Collected data entries:
■ ■ ■

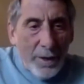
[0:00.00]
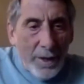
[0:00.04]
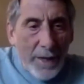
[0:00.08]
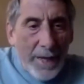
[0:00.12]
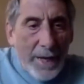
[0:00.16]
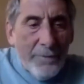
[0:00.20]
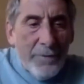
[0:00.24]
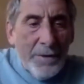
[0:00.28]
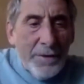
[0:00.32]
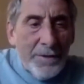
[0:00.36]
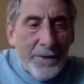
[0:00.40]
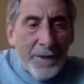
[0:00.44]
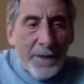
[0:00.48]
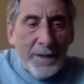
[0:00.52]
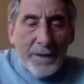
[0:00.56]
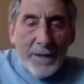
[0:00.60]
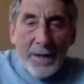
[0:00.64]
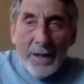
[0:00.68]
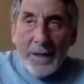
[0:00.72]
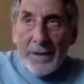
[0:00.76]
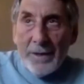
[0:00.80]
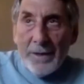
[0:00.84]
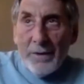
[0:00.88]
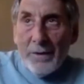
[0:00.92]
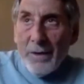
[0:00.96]
everything
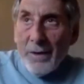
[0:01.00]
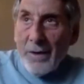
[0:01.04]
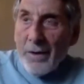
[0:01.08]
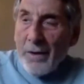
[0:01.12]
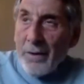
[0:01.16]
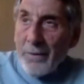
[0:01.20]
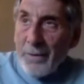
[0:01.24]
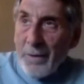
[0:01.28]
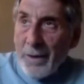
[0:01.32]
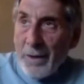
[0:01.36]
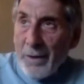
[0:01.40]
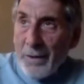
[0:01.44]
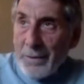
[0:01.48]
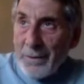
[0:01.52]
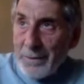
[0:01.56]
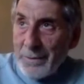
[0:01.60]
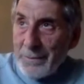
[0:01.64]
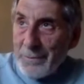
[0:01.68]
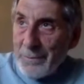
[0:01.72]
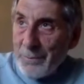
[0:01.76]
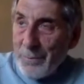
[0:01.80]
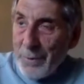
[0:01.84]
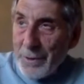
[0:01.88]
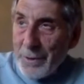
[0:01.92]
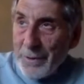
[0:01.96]
I'll
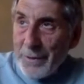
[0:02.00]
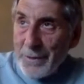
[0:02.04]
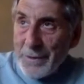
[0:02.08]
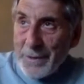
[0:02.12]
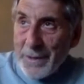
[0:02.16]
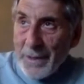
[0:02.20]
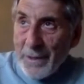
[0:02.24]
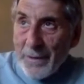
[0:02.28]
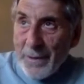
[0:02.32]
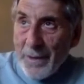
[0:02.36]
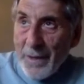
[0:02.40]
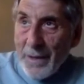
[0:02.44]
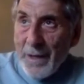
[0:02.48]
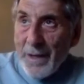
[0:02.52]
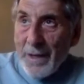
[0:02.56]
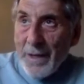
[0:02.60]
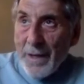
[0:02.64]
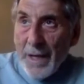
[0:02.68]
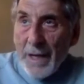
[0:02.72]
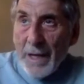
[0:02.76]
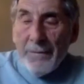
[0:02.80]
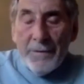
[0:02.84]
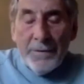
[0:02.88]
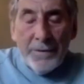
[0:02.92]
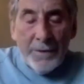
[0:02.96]
put this out.
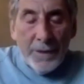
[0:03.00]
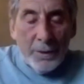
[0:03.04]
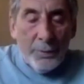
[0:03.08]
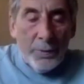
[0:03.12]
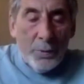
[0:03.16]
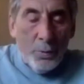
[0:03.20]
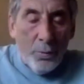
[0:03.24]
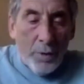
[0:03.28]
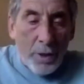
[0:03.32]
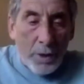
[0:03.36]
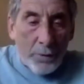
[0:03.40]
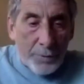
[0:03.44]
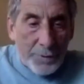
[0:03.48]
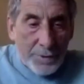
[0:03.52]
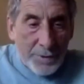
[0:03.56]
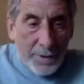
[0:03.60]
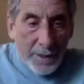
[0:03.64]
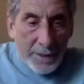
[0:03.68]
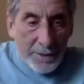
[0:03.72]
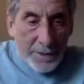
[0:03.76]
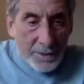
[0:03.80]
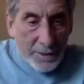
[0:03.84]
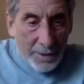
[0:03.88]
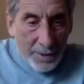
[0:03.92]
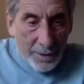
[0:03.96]
Everything we want
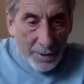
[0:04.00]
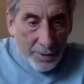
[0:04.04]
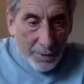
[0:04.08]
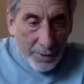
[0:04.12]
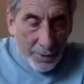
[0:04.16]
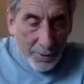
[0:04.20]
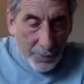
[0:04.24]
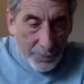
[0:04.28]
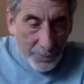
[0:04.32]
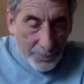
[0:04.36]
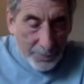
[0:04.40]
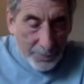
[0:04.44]
resides in the unknown.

■ ■ ■

HOW TO COMPLETE THIS TASK: Print out the records in full and exactly, dropping every picture.

YOUR RESPONSE:
[0:00.00]
[0:00.04]
[0:00.08]
[0:00.12]
[0:00.16]
[0:00.20]
[0:00.24]
[0:00.28]
[0:00.32]
[0:00.36]
[0:00.40]
[0:00.44]
[0:00.48]
[0:00.52]
[0:00.56]
[0:00.60]
[0:00.64]
[0:00.68]
[0:00.72]
[0:00.76]
[0:00.80]
[0:00.84]
[0:00.88]
[0:00.92]
[0:00.96]
everything
[0:01.00]
[0:01.04]
[0:01.08]
[0:01.12]
[0:01.16]
[0:01.20]
[0:01.24]
[0:01.28]
[0:01.32]
[0:01.36]
[0:01.40]
[0:01.44]
[0:01.48]
[0:01.52]
[0:01.56]
[0:01.60]
[0:01.64]
[0:01.68]
[0:01.72]
[0:01.76]
[0:01.80]
[0:01.84]
[0:01.88]
[0:01.92]
[0:01.96]
I'll
[0:02.00]
[0:02.04]
[0:02.08]
[0:02.12]
[0:02.16]
[0:02.20]
[0:02.24]
[0:02.28]
[0:02.32]
[0:02.36]
[0:02.40]
[0:02.44]
[0:02.48]
[0:02.52]
[0:02.56]
[0:02.60]
[0:02.64]
[0:02.68]
[0:02.72]
[0:02.76]
[0:02.80]
[0:02.84]
[0:02.88]
[0:02.92]
[0:02.96]
put this out.
[0:03.00]
[0:03.04]
[0:03.08]
[0:03.12]
[0:03.16]
[0:03.20]
[0:03.24]
[0:03.28]
[0:03.32]
[0:03.36]
[0:03.40]
[0:03.44]
[0:03.48]
[0:03.52]
[0:03.56]
[0:03.60]
[0:03.64]
[0:03.68]
[0:03.72]
[0:03.76]
[0:03.80]
[0:03.84]
[0:03.88]
[0:03.92]
[0:03.96]
Everything we want
[0:04.00]
[0:04.04]
[0:04.08]
[0:04.12]
[0:04.16]
[0:04.20]
[0:04.24]
[0:04.28]
[0:04.32]
[0:04.36]
[0:04.40]
[0:04.44]
resides in the unknown.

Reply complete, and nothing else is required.